Return all lines of the listing below that carry the word "frames".

■ ■ ■ ■ ■

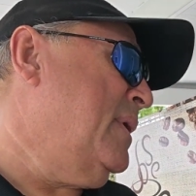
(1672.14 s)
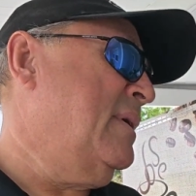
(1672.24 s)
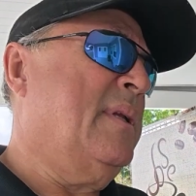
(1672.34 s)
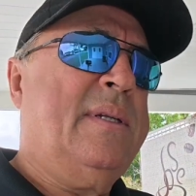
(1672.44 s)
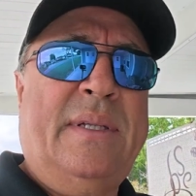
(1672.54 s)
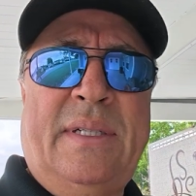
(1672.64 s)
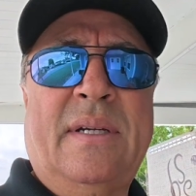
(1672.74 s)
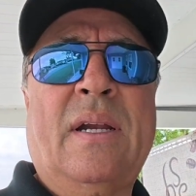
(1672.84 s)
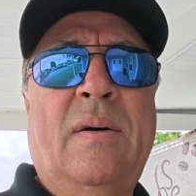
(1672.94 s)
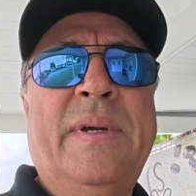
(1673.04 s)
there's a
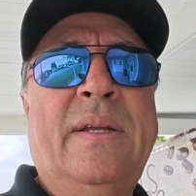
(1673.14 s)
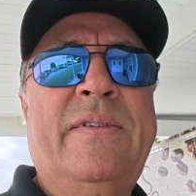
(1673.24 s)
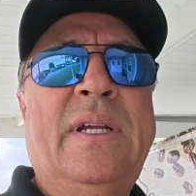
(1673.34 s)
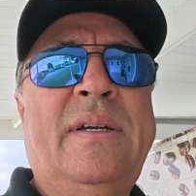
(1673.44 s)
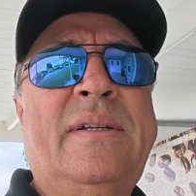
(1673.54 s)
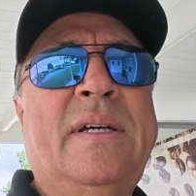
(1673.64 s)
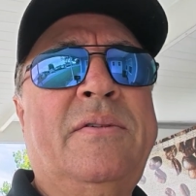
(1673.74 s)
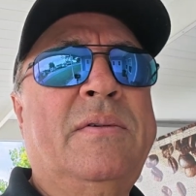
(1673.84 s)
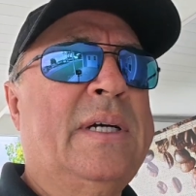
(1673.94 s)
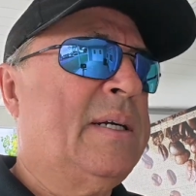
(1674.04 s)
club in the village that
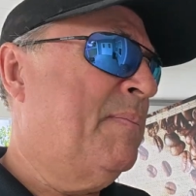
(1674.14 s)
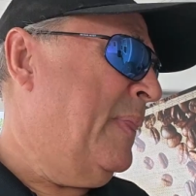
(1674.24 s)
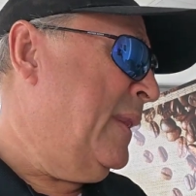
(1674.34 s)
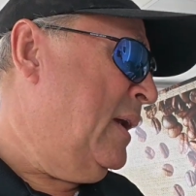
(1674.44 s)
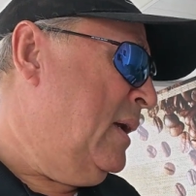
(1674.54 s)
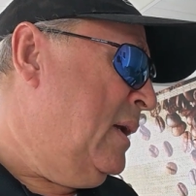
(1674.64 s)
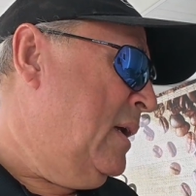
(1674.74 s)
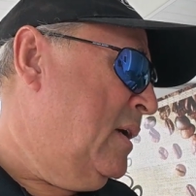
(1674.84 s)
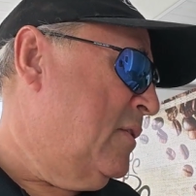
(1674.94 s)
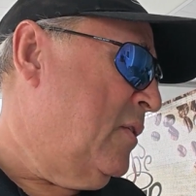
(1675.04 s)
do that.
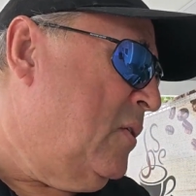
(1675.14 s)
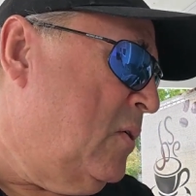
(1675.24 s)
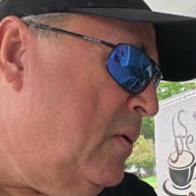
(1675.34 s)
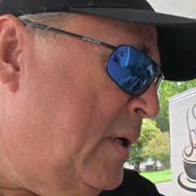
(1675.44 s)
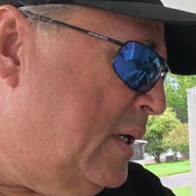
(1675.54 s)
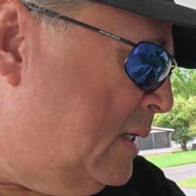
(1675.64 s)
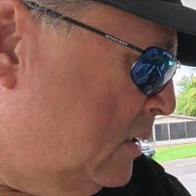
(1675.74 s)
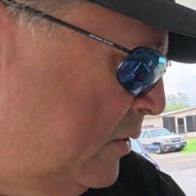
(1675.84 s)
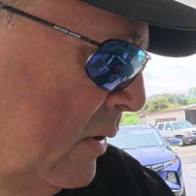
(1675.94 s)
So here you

■ ■ ■ ■ ■

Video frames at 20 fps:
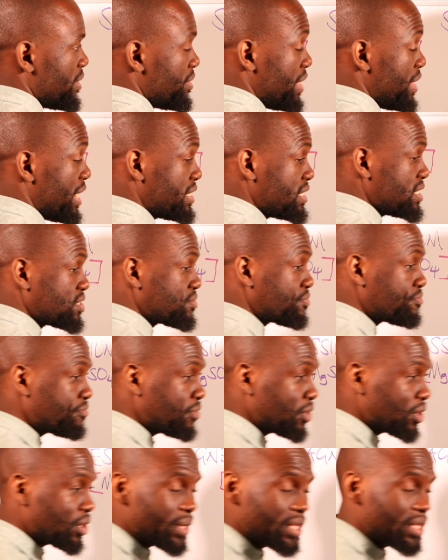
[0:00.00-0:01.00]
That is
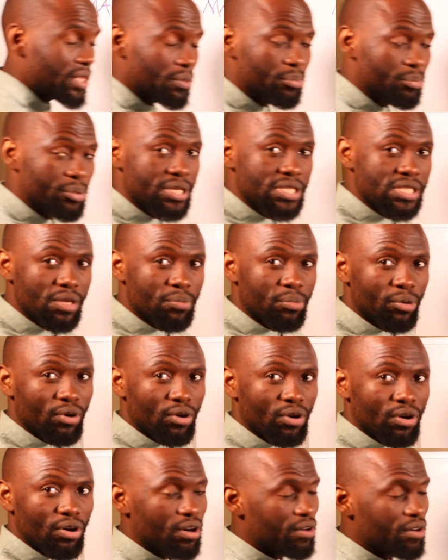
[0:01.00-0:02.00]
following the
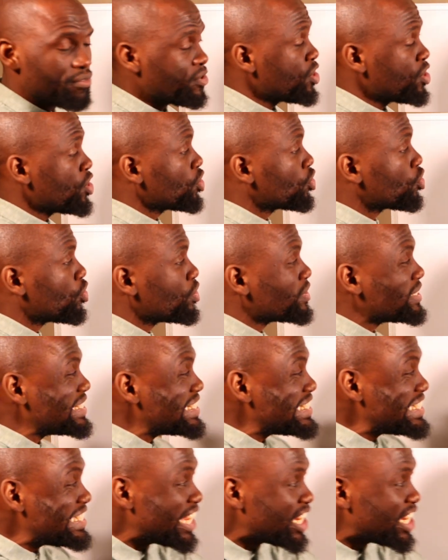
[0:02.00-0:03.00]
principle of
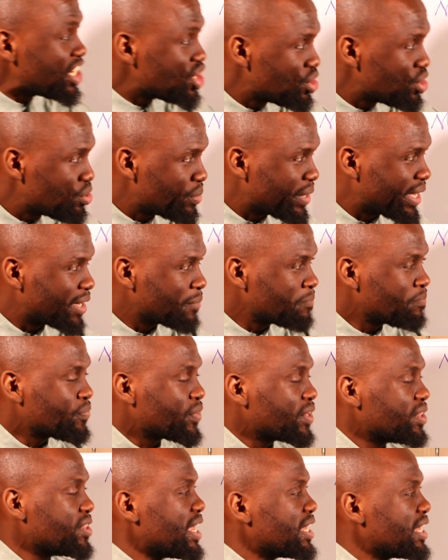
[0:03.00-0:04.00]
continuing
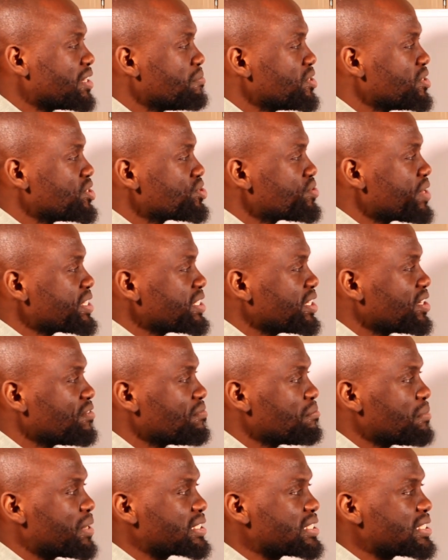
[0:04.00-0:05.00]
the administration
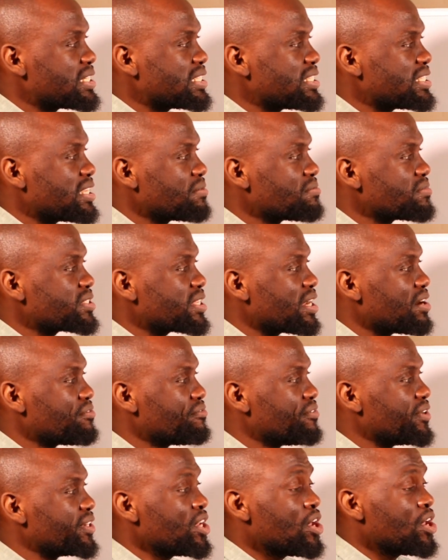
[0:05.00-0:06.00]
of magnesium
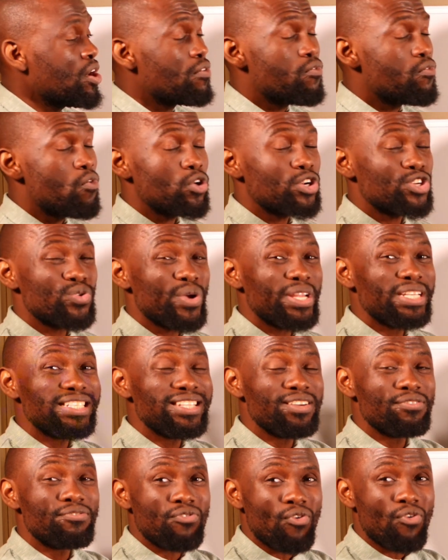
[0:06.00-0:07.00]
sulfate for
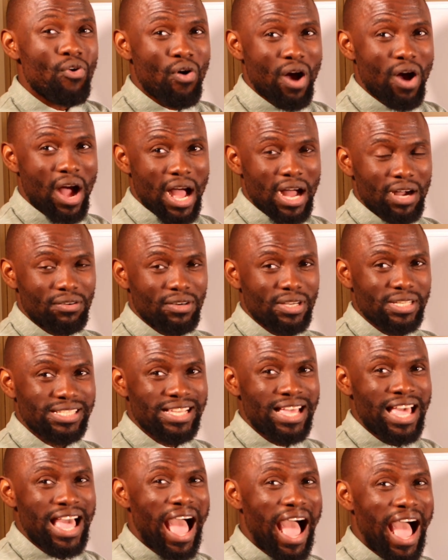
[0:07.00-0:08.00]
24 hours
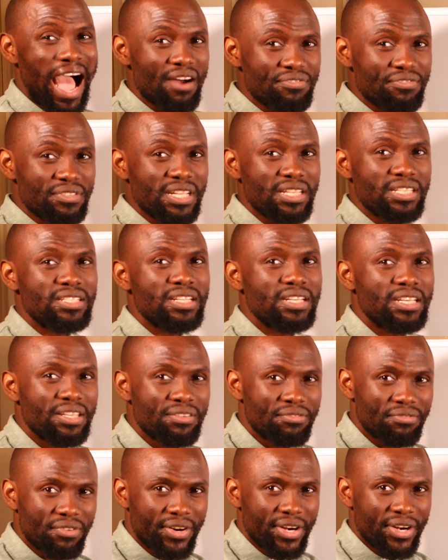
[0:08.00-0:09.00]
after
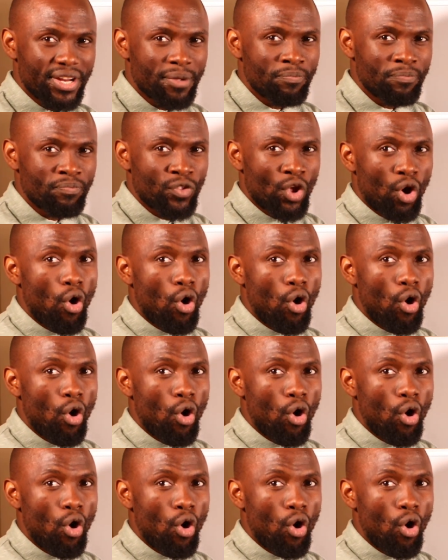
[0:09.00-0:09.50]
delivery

■ ■ ■ ■ ■

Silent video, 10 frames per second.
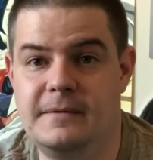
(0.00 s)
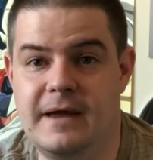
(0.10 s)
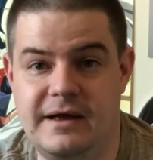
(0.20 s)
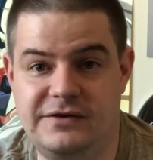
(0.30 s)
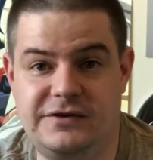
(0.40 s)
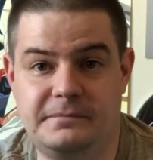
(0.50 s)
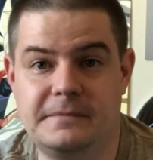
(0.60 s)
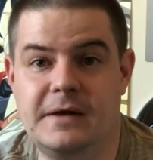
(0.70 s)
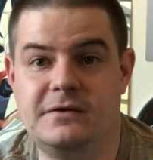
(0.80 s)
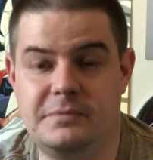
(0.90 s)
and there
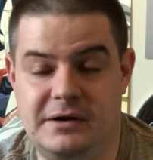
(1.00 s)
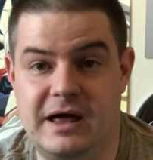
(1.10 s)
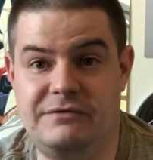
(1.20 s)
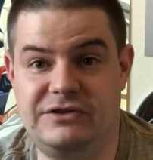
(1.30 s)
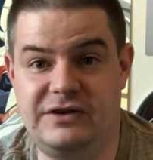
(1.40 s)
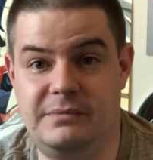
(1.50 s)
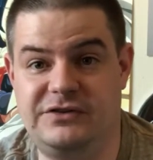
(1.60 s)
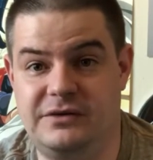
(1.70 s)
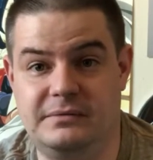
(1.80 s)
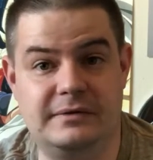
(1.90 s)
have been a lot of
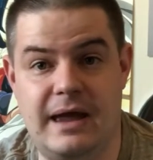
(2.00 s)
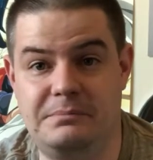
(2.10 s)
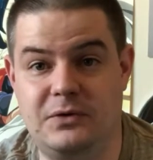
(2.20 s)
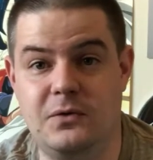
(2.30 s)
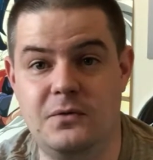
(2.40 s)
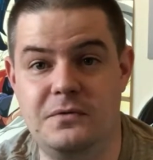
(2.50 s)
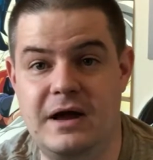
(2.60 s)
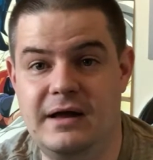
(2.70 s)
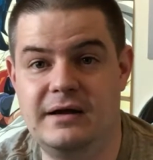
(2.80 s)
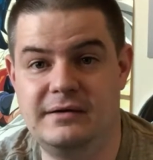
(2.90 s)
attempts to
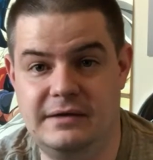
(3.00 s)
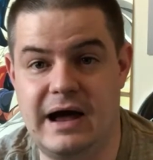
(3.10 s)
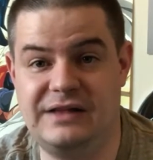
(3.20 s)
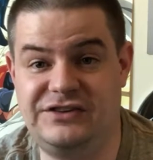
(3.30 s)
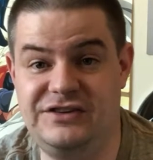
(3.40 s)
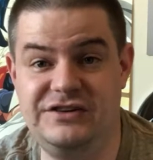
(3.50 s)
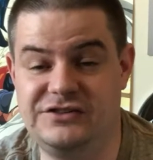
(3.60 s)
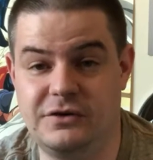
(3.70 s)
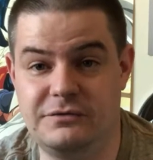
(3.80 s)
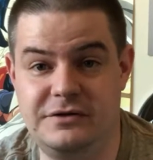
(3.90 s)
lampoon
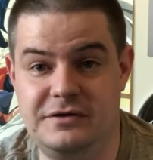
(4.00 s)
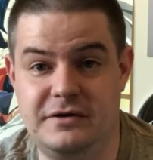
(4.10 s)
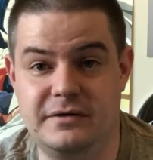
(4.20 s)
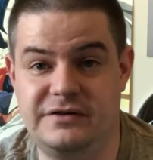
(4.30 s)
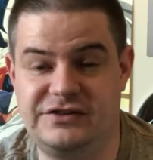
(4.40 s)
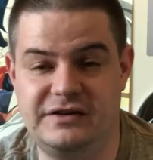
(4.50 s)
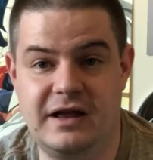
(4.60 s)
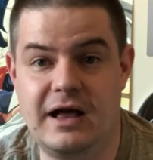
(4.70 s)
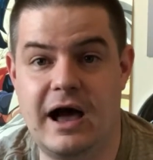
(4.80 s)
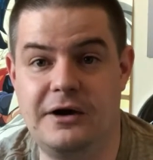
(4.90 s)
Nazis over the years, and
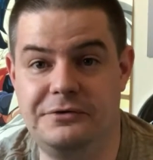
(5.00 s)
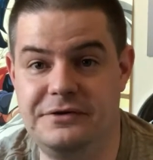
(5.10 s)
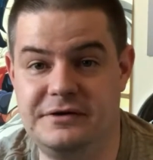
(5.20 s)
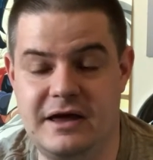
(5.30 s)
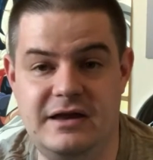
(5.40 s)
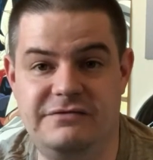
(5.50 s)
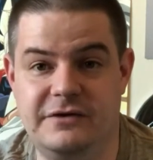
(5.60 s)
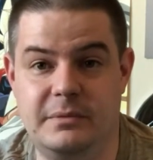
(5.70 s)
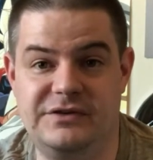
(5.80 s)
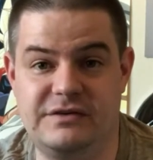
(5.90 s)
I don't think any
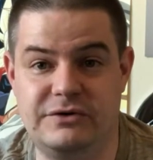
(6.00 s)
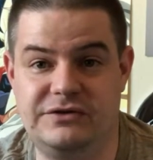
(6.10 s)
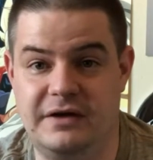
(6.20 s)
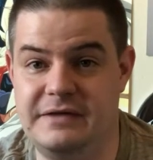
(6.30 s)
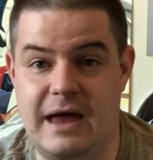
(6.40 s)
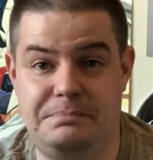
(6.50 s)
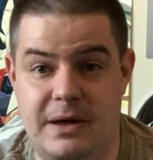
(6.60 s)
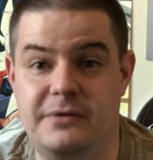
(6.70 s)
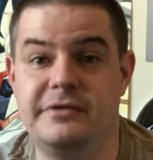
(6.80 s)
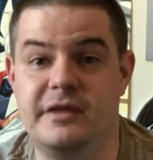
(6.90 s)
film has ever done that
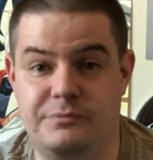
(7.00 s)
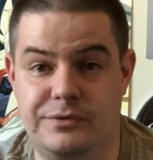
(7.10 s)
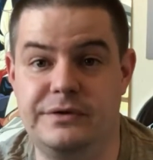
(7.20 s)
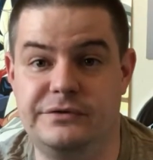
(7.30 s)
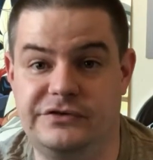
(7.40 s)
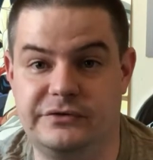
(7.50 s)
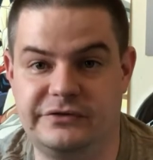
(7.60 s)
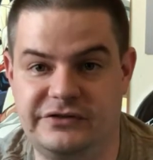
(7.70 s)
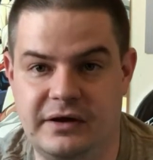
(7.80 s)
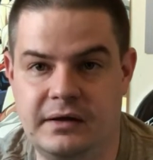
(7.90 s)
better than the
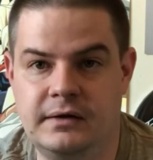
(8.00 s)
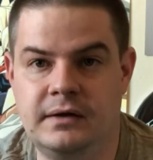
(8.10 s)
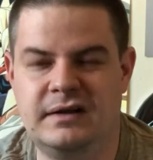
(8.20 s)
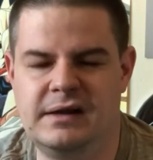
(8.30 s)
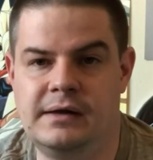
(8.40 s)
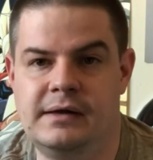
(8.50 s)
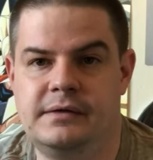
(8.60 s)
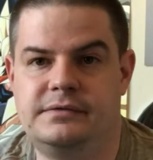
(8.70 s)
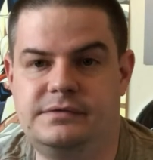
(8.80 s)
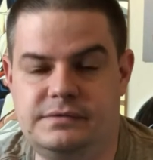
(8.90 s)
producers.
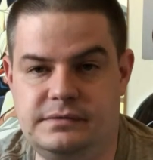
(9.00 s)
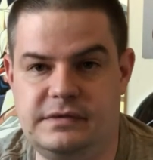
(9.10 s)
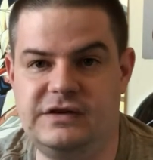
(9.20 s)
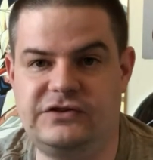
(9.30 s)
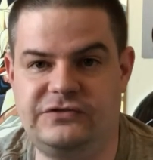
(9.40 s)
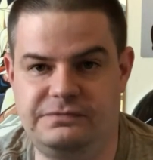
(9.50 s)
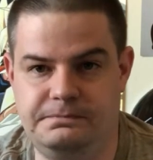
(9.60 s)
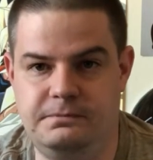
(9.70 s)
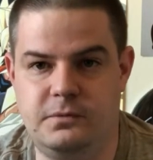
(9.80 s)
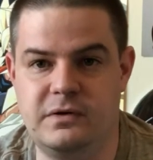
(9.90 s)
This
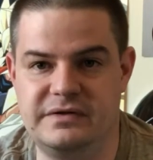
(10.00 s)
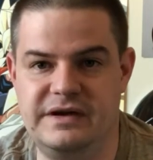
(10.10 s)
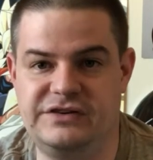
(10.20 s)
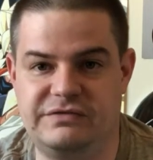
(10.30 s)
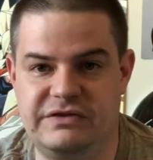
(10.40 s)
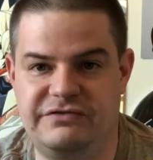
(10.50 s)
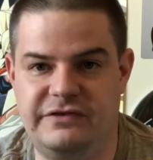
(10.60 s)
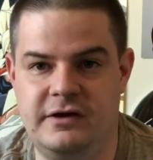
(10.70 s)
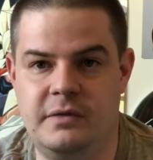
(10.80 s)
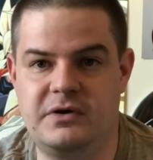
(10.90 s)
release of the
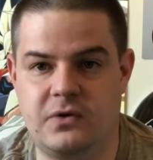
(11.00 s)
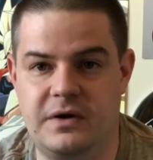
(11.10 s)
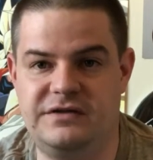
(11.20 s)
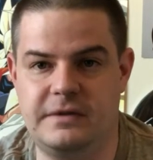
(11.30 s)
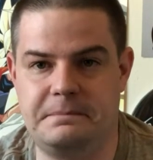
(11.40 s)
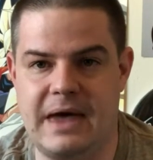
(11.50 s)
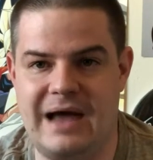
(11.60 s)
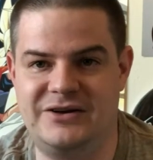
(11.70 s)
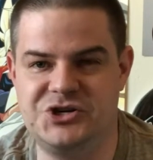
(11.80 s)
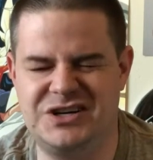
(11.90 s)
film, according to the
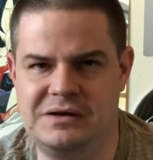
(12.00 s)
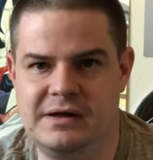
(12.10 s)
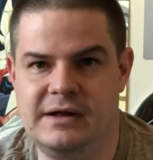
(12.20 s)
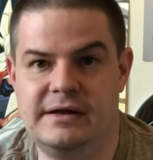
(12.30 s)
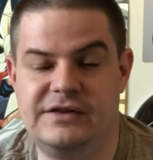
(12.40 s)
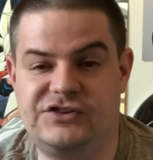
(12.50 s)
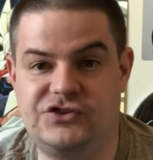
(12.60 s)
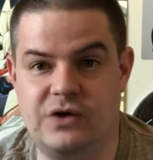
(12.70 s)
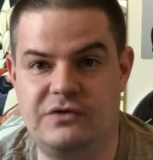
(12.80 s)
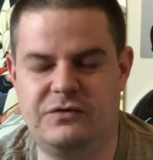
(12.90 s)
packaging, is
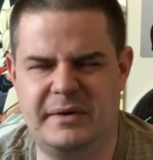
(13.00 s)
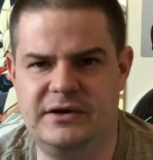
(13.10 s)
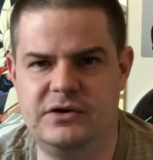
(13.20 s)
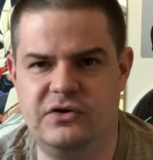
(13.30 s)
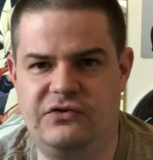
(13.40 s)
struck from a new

■ ■ ■ ■ ■

▶ EXERCISE RESULT
Video frames at 20 fps:
Silent video, 10 frames per second.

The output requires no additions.